Ricordava vagamente di gente che gli portava bottigliette d'acqua o barrette energetiche, aveva avuto una sola pausa bagno più lunga di un minuto che gli permise di cambiare la maglietta sudata e ancora sporca del sangue di Suga.
Devi salvarli tutti.
Ancora un altro e poi potrai riposare.
Queste persone hanno bisogno di te.
Andava avanti solo grazie a quei pensieri e il ricordo fisso di sua madre, una omega come tutti quei settanta di cui si stava occupando.
Fu solo quando stava raggiungendo le 60 ore di veglia che Semi fermò tutti i suoi movimenti mettendo le mani sulle sue. Solo grazie a quella presa salda si rese conto che le sue mani stavano tremando, probabilmente già da diverso tempo.
“Basta così. Devi riposare, adesso.” Shirabu fissò con disperazione il ragazzo più alto.
“No, fammelo solo curare, non posso riposarmi mentre loro…” Semi lo zittì, poi gli indicò un punto dietro le sue spalle.
Il sollievo invase il corpo di Kenjiro quando si accorse che un gruppo di dottori aveva raggiunto la struttura abbandonata e stava varcando le porte proprio in quel momento. Riconobbe un suo collega, poi un altro e un altro ancora. La consapevolezza di non essere più da solo per poco non lo fece svenire dalla stanchezza. Uno dei nuovi dottori si guardò intorno, poi lo riconobbe e gli si avvicinò a grandi falcate. Shirabu era talmente stanco che non riusciva a ricordare neanche il suo nome.
“Shirabu!” disse sorpreso mentre lo scrutava “Ti sei occupato da solo di tutti loro per tutto questo tempo?” l'unica cosa che il castano riuscì a fare fu annuire, il nuovo arrivato si inginocchiò al suo fianco prendendo il suo posto con il paziente che stava visitando “Vai a riposare, adesso. Ci pensiamo noi.”
Ci pensiamo noi.
Perse tutta l'adrenalina e la paura di vederli morire che aveva accumulato, si accasciò colpendo il petto di Semi, non scivolò a terra solo perché questi aveva stretto le braccia intorno a lui. Si sentì alzare da terra e trasportare come se fosse senza peso.

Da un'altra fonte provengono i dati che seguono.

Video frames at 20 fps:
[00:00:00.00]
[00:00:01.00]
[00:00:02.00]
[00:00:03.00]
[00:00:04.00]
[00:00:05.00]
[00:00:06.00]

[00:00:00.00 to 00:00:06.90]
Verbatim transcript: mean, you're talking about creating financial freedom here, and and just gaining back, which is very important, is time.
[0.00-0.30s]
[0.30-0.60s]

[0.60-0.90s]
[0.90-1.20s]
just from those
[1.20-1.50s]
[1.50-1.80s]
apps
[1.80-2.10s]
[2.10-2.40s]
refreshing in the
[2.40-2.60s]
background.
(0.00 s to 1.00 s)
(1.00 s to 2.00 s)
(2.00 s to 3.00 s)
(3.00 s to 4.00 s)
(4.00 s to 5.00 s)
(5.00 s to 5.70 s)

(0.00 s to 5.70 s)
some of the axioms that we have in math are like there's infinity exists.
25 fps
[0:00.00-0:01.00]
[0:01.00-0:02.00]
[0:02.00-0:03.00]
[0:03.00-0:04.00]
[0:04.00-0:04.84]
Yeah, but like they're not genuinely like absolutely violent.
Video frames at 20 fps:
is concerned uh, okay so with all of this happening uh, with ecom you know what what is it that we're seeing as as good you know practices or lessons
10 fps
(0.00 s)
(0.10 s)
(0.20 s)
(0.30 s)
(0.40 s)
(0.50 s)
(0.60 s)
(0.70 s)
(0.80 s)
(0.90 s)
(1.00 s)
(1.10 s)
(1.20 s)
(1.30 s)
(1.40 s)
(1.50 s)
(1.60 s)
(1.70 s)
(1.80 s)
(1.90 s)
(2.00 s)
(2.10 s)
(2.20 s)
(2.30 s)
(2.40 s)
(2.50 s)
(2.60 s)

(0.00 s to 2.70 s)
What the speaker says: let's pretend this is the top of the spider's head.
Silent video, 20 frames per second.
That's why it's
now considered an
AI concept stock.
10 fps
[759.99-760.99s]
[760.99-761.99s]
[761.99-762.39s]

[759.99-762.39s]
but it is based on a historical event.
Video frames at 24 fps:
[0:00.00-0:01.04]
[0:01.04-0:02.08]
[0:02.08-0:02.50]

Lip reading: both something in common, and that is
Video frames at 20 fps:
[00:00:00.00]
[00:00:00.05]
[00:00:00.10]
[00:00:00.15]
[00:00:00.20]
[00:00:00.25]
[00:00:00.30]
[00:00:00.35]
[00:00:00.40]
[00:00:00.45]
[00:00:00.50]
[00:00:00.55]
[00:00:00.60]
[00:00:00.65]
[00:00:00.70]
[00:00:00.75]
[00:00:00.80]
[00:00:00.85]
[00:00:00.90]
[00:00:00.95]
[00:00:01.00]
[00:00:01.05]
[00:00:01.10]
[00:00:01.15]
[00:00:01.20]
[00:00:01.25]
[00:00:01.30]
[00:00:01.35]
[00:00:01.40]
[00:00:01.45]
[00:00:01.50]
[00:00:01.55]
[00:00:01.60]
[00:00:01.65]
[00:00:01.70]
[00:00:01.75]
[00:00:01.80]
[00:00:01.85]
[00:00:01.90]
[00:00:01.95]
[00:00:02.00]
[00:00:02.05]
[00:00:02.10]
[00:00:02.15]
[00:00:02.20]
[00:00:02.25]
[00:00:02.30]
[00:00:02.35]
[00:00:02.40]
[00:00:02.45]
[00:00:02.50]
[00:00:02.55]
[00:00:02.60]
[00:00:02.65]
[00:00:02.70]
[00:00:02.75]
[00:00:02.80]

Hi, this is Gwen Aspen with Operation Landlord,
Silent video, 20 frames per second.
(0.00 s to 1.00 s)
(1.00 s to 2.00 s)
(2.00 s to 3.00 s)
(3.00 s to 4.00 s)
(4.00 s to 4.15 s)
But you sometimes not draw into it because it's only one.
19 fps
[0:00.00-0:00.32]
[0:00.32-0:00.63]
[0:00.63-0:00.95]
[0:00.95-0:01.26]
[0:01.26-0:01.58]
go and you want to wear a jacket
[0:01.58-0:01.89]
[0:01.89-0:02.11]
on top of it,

Di norma avrebbe protestato per una cosa tanto imbarazzante, ma in quel momento era talmente stanco da non riuscire neanche ad arrossire. Inoltre, era sicuro che nessuno stesse facendo caso a loro due.
Semi lo portò in uno degli angoli più appartati cercando un posto per farlo riposare tranquillo, Kenjiro era sicuro che si sarebbe addormentato anche in mezzo al rumore di una sparatoria in quel momento, ma non lo disse e accettò tutto quello che l'altro ragazzo aveva intenzione di offrirgli.
Venne fatto stendere dentro un sacco a pelo mentre una coperta extra gli veniva drappeggiata sopra. Semi rimase al suo fianco, Shirabu non sapeva dire se fosse sdraiato o seduto, aveva già gli occhi chiusi e gli sembrava una fatica enorme anche solo provare ad aprirli. Però sentiva la sua mano che gli accarezzava con dolcezza i capelli e la sua voce bassa e vicina che sussurrava come in un mantra:
“Sei stato così bravo. Così bravo, Kenjiro. Hai salvato tante vite… sei un eroe. Sono così innamorato di te.” Kenjiro si sentì finalmente in pace con sé stesso. Borbottò tra il sonno e la veglia:
“Mmh… adesso puoi portarmi ad un appuntamento.” mentre cadeva nell'oblio sentì la risata dell'altro e la sua risposta.
“Prima dormi, poi ti porto ovunque tu voglia.” sorrise mentre si addormentava pesantemente.
Andava tutto bene. Poteva finalmente riprendere in mano la sua vita.